In [ ]:
%matplotlib inline
import numpy as np
import matplotlib.pyplot as plt
Let's use scikit-image to load the content of a JPEG file into a numpy array:
In [ ]:
from skimage.io import imread
image = imread('laptop.jpeg')
type(image)
The dimensions of the array are:
In [ ]:
image.shape
For efficiency reasons, the pixel intensities of each channel are stored as 8-bit unsigned integer taking values in the [0-255] range:
In [ ]:
image.dtype
In [ ]:
image.min(), image.max()
In [ ]:
plt.imshow(image);
In [ ]:
np.product(image.shape)
In [ ]:
450 * 800 * 3 * (8 / 8)
Let's check by asking numpy:
In [ ]:
print("image size: {:0.3} MB".format(image.nbytes / 1e6))
Indexing on the last dimension makes it possible to extract the 2D content of a specific color channel, for instance the red channel:
In [ ]:
red_channel = image[:, :, 0]
red_channel
In [ ]:
plt.imshow(image[:, :, 0], cmap=plt.cm.Reds_r);
Compute a grey-level version of the image with shape (height, width)

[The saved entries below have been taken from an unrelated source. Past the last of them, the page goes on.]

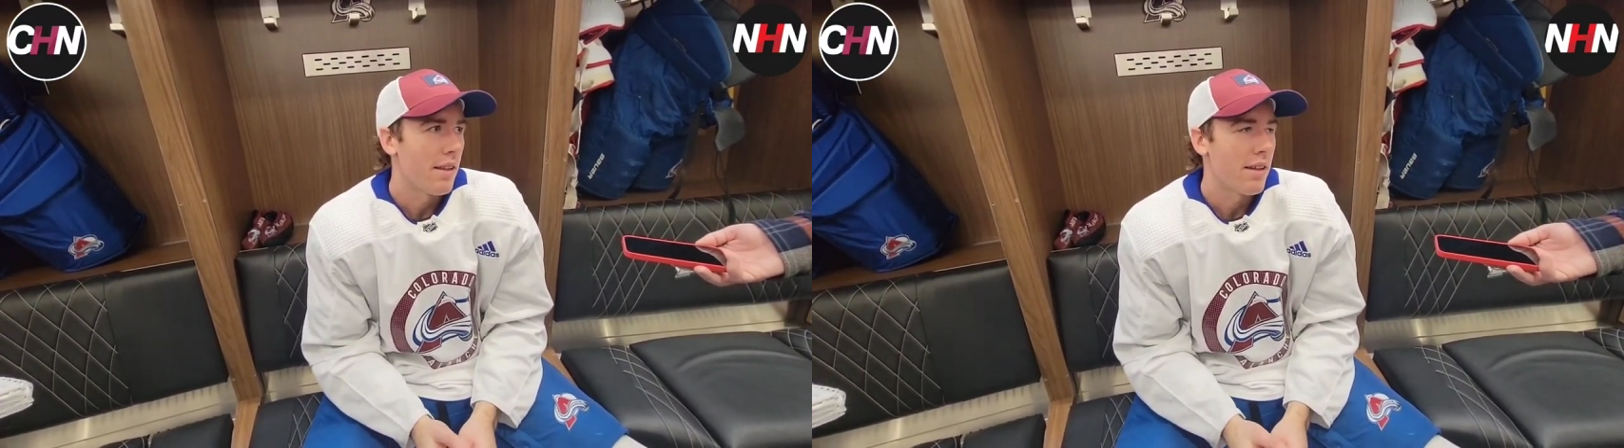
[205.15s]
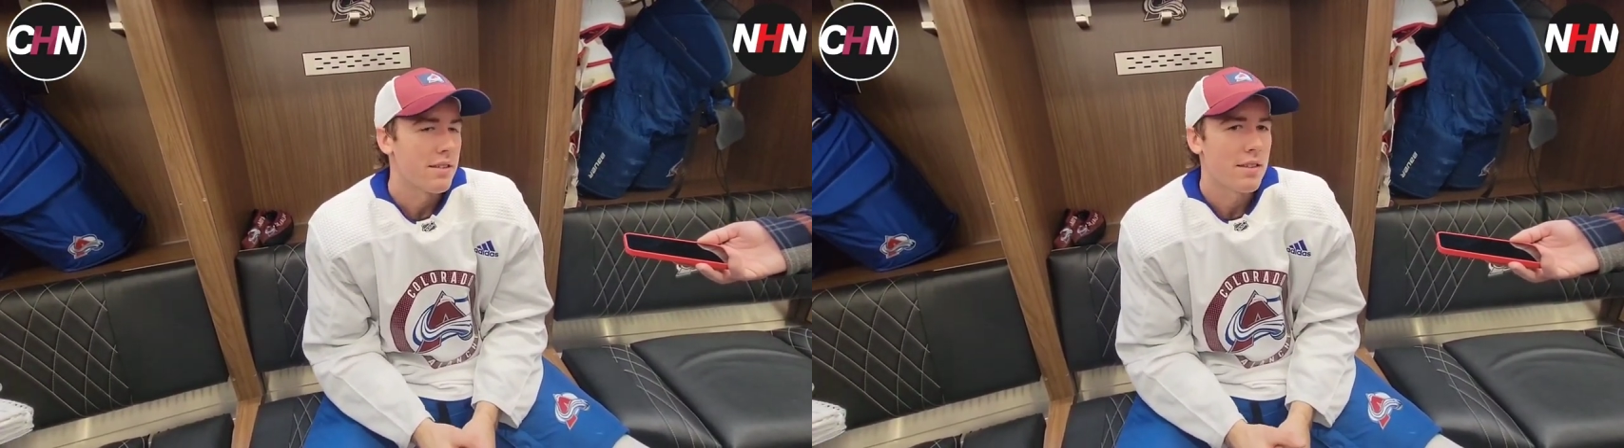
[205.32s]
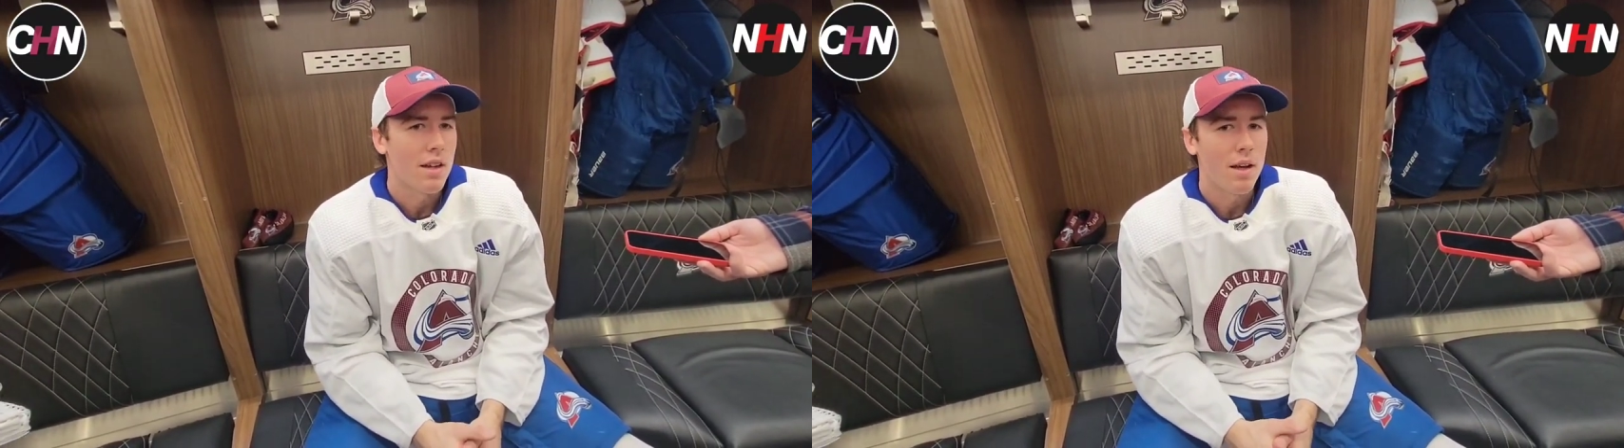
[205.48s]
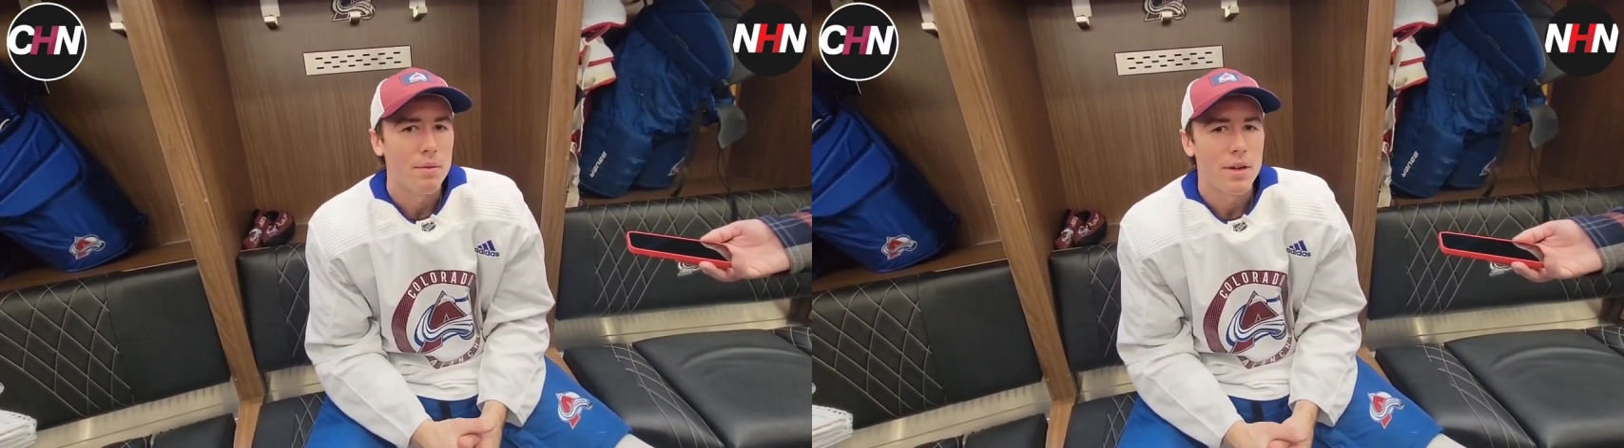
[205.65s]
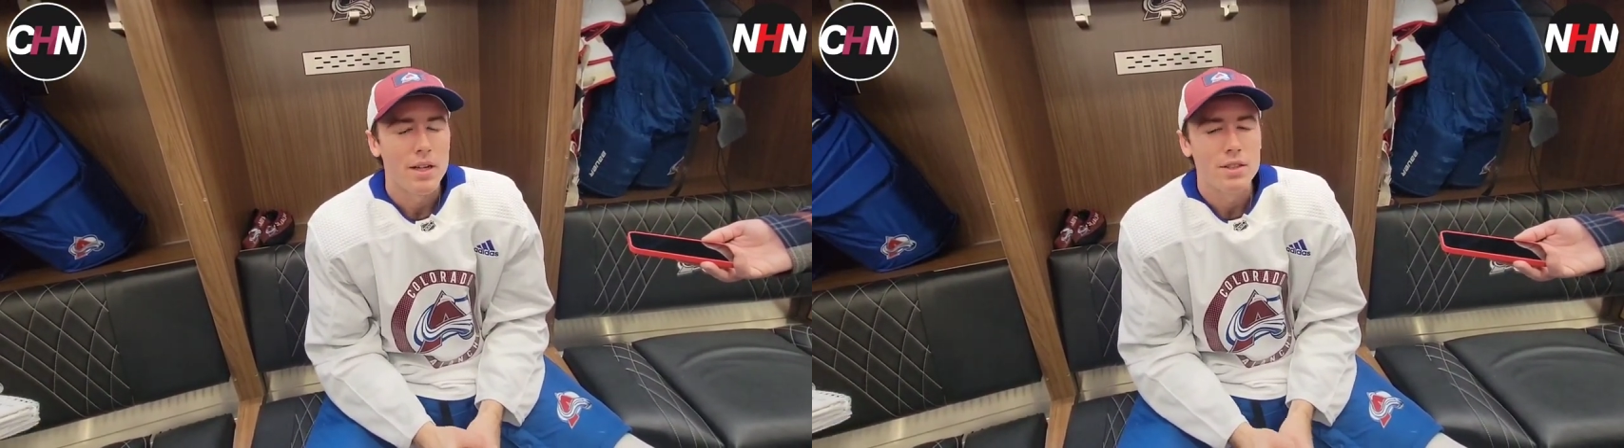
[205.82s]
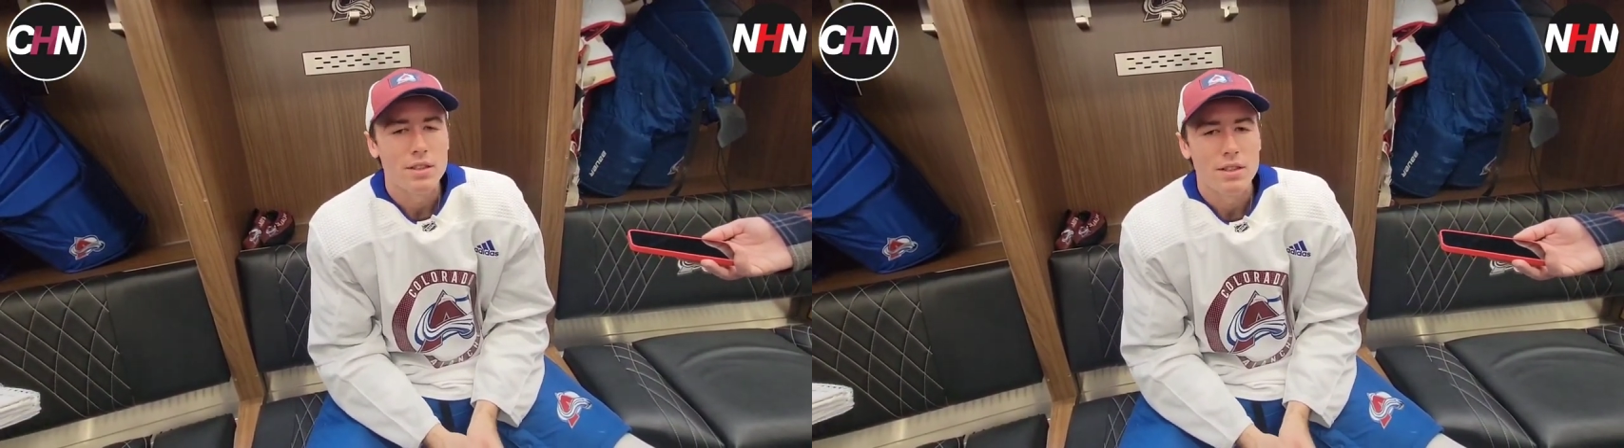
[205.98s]
think it's a
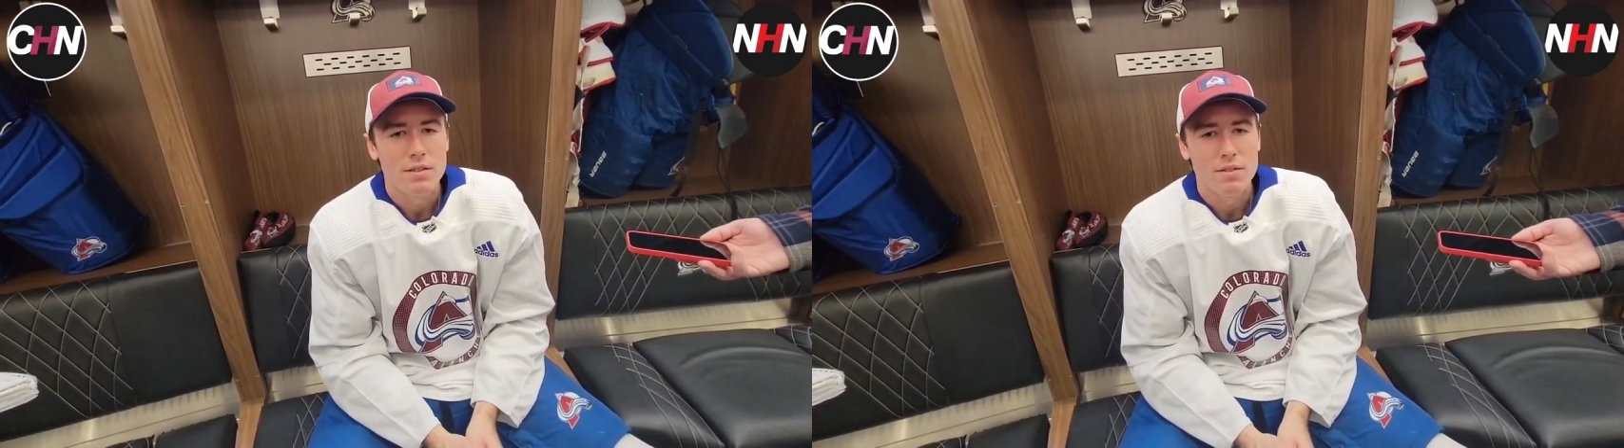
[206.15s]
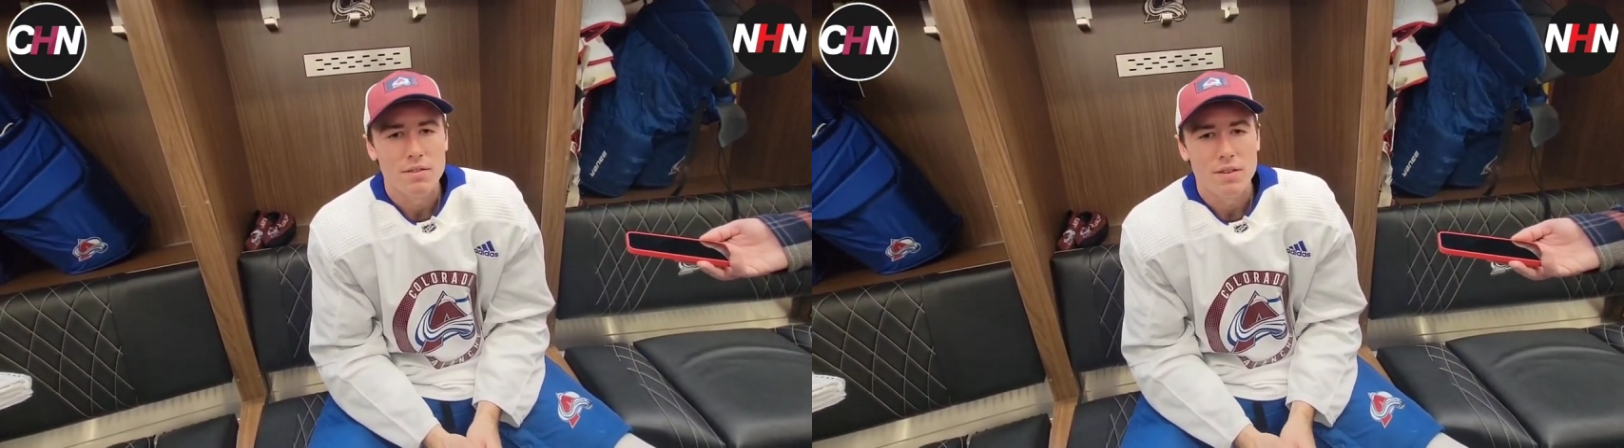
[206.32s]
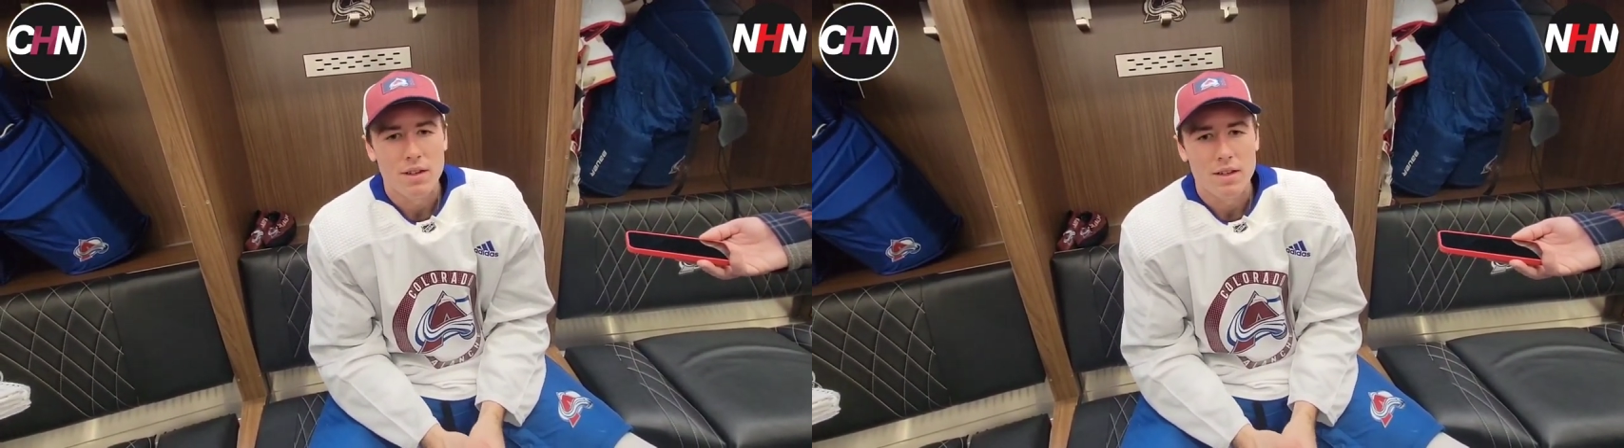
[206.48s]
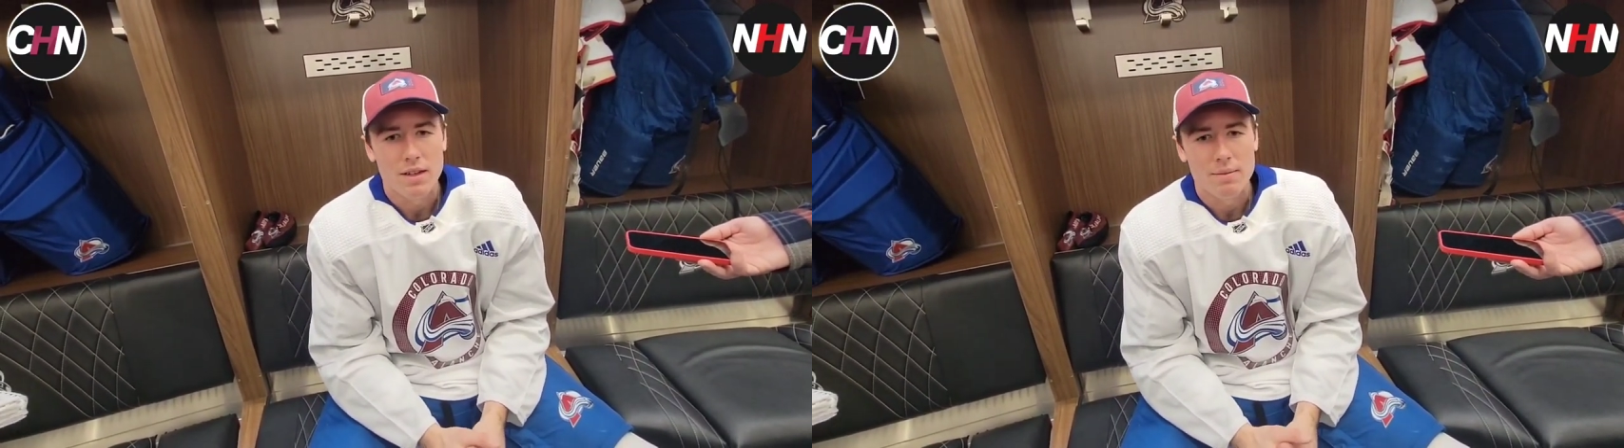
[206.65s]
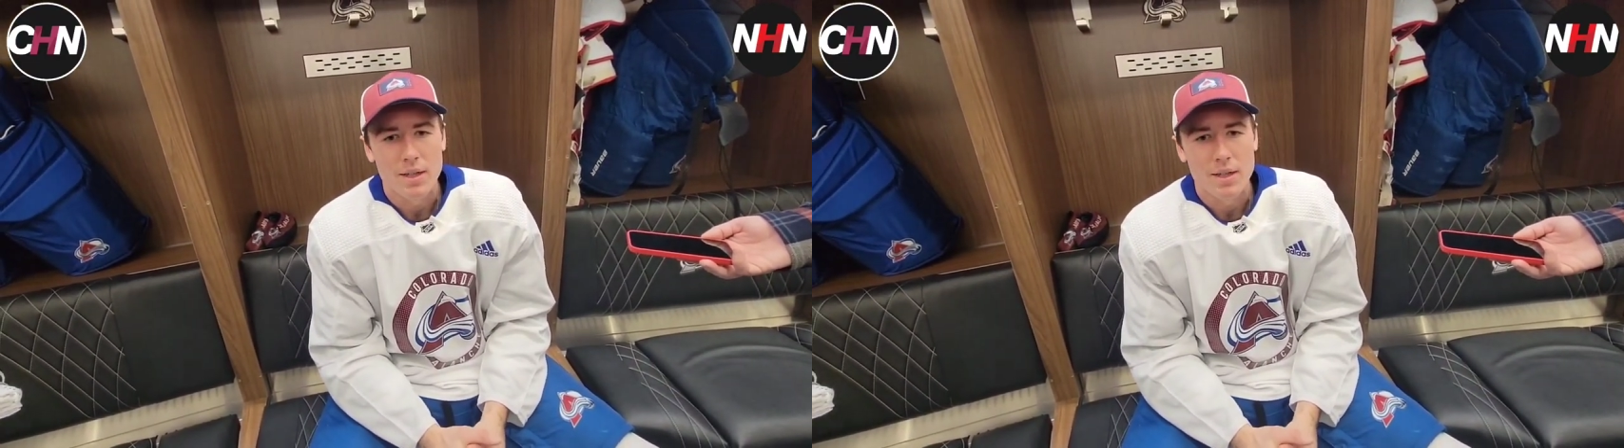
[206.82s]
combination of uh,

by averaging the values across color channels using image.mean.
Plot the result with plt.imshow
using a grey levels colormap.
Can the uint8 integer data type represent those average values? Check the data type used by numpy.
What is the size in (mega) bytes of this image?
What are the expected range of values for the new pixels?
In [ ]:
In [ ]:
# %load solutions/grey_levels.py
When dealing with an heterogeneous collection of image of various sizes, it is often necessary to resize the image to the same size. More specifically:
for image classification, most networks expect a specific fixed input size;
for object detection and instance segmentation, networks have more flexibility but the image should have approximately the same size as the training set images.
Furthermore large images can be much slower to process than smaller images (the number of pixels varies quadratically with the height and width).
In [ ]:
from skimage.transform import resize
image = imread('laptop.jpeg')
lowres_image = resize(image, (50, 50), mode='reflect', anti_aliasing=True)
lowres_image.shape
In [ ]:
plt.imshow(lowres_image, interpolation='nearest');
The values of the pixels of the low resolution image are computed from by combining the values of the pixels in the high resolution image. The result is therefore represented as floating points.
In [ ]:
lowres_image.dtype
By conventions, both skimage.transform.imresize
and plt.imshow
assume that floating point values range from 0.0 to 1.0 when using floating points as opposed to 0 to 255 when using 8-bit integers:
In [ ]:
lowres_image.min(), lowres_image.max()
Note that keras on the other hand might expect images encoded with values in the [0.0 - 255.0]
range irrespectively of the data type of the array. To avoid the implicit conversion to the [0.0 - 1.0]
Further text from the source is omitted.